WHAT TO PRODUCE ->
Retype every entry below without pictures.

PROVIDED RECORDS ->

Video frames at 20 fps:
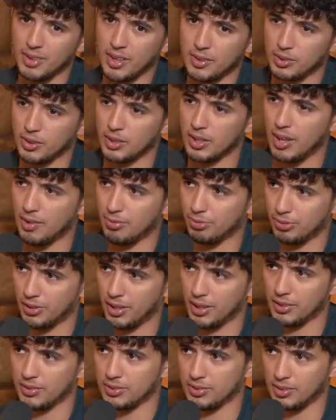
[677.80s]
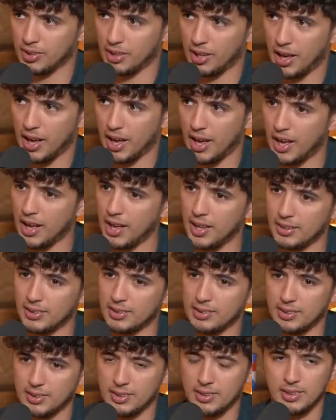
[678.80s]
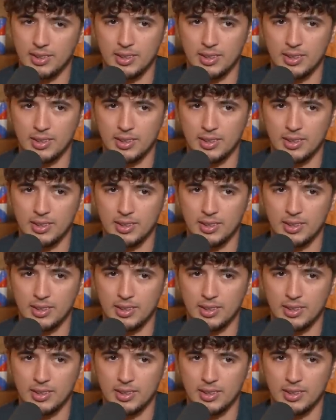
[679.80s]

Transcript: Oh, the documentary that was it. Yeah. And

TASK ANSWER ->
Video frames at 20 fps:
[677.80s]
[678.80s]
[679.80s]

Transcript: Oh, the documentary that was it. Yeah. And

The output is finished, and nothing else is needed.